Null results of oxytocin and vasopressin administration across a range of social cognitive and behavioral paradigms: Evidence from a randomized controlled trial

Abstract

Research examining oxytocin and vasopressin in humans has the potential to elucidate neurobiological mechanisms underlying human sociality that have been previously unknown or not well characterized. A primary goal of this work is to increase our knowledge about neurodevelopmental and psychiatric disorders characterized by impairments in social cognition. However, years of research highlighting wide-ranging effects of, in particular, intranasal oxytocin administration have been tempered as the fields of psychology, neuroscience, and other disciplines have been addressing concerns over the reproducibility and validity of research findings. We present a series of behavioral tasks that were conducted using a randomized, double-blind, placebo controlled, between-subjects design, in which our research group found no main effects of oxytocin and vasopressin on a host of social outcomes. In addition to null hypothesis significance testing, we implemented equivalence testing and Bayesian hypothesis testing to examine the sensitivity of our findings. These analyses indicated that 47-83% of our results (depending on the method of post-hoc analysis) had enough sensitivity to detect the absence of a main effect. Our results add to evidence that intranasal oxytocin may have a more limited direct effect on human social processes than initially assumed and suggest that the direct effects of intranasal vasopressin may be similarly limited. Randomized controlled trial registration: NCT01680718.

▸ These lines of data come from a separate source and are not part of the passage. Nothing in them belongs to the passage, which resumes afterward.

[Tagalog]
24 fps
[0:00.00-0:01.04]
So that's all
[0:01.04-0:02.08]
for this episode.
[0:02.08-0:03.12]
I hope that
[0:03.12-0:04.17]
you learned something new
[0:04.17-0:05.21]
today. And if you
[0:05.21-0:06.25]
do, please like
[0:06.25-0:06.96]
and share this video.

Keywords: Oxytocin; Social behavior; Social cognition; Social processes; Vasopressin.

Conflict of interest statement

Conflict of Interest Statement:

The authors declare no conflicts of interest.

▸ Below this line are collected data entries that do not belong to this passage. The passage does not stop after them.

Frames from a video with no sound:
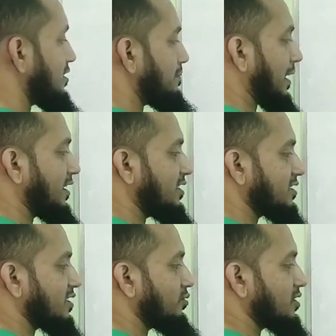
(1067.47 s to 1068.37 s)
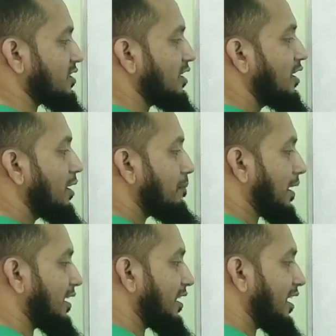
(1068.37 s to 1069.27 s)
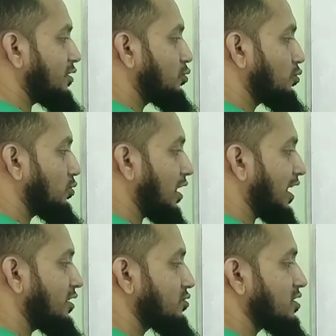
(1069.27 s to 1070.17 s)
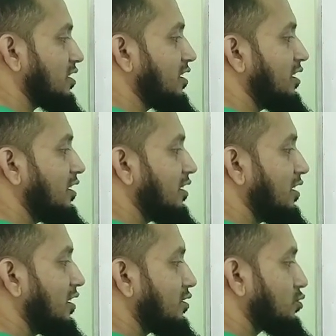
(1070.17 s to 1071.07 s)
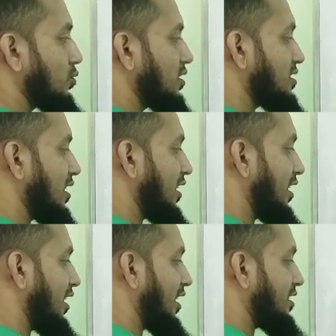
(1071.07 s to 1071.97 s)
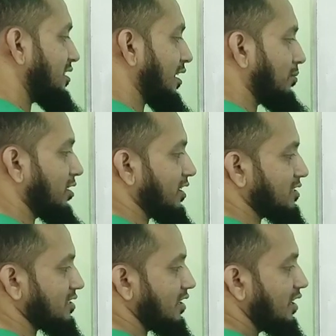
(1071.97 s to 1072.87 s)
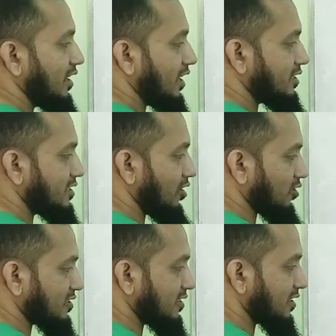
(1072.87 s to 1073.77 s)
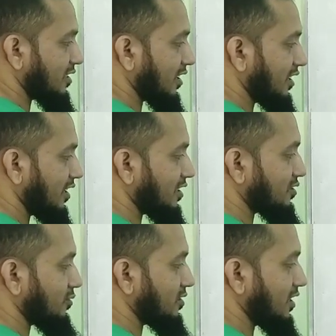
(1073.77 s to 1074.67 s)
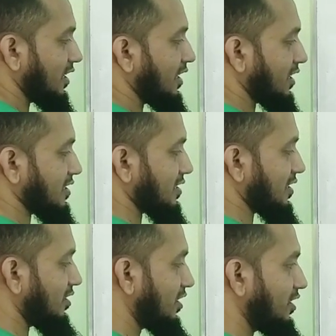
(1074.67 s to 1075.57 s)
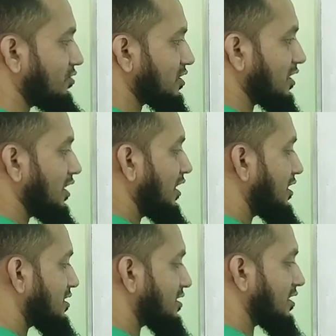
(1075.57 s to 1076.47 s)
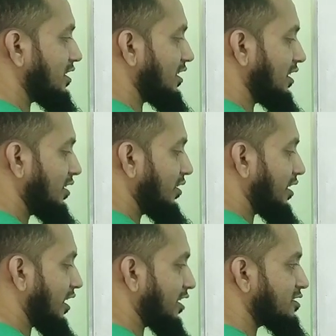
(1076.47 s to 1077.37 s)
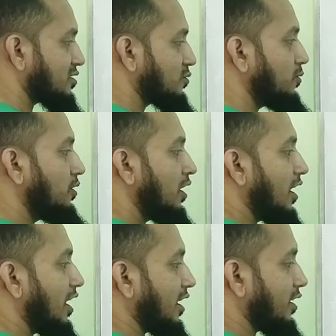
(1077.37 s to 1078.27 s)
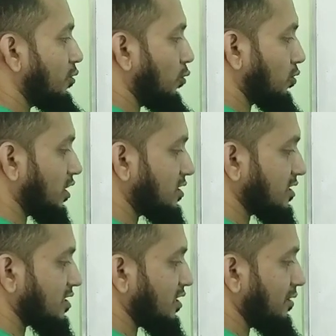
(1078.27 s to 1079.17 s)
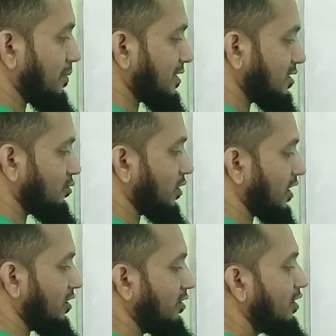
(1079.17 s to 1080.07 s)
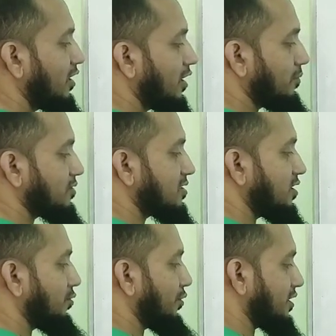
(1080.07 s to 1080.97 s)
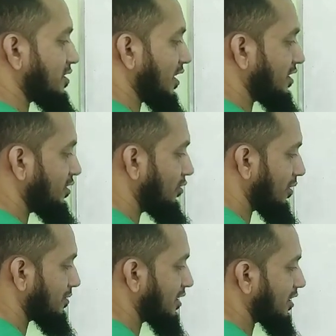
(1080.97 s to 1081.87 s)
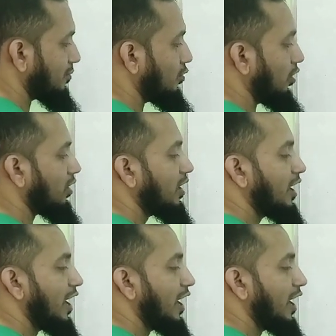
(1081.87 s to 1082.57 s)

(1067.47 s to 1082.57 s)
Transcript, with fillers: এই যে পানিটা যে রয়েছে পানির এই দুটো হাইড্রোজেনই চলে যায় এই কার্বনের কাছে এই যে অক্সিজেনটা থাকে এটা চলে যায় এর কাছে তাহলে কি হচ্ছে সি এইচ টু আর ওটা জাস্ট এদের মাঝে ঢুকে গেল এবং সিওএস এইটি হলো আমাদের কি মূলক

Copyright © 2019 Elsevier Ltd. All rights reserved.

Figures

Figure 1.

Visualized equivalence tests are shown for each of the 18 comparisons, respectively for OT and AVP versus PLA, across the six tasks. For each comparison, the Cohen’s d (diamonds), confidence intervals for mean difference (MD interval; thick lines), effect size confidence intervals (ES interval; thin lines), and raw score equivalence bounds (grey rectangles) are shown. Both confidence intervals were Bonferroni corrected (see Table 1 for corrected alpha levels). If an ES interval does not include zero, the NHST test is statistically significant. If an MD interval lies within the equivalence bounds and ES interval includes zero then the test supports the null hypothesis. If an ES interval includes zero and a MD interval crosses one of its equivalence bounds, then the test is insensitive for any decision. Adapted from Quintana (2018).

Figure 2.

Graph showing how the width (r value, shown on the X axis) of different prior distributions influences Bayes Factor scores (BF, shown on Y axis) from the Bayesian t-test results. Here the “user prior” is JASP’s default Cauchy distribution (r=.707) yields relative evidence in favor of the null hypothesis that is below BF=3, while the more standard Jeffreys’ prior (r=1) is greater than three, indicating evidence analogous to a moderate effect. Data shown is from the interpersonal distance task in which we tested the effects of receiving AVP versus PLA nasal sprays on the change in female participants’ trustworthiness judgments between faces that appeared nearby and far away.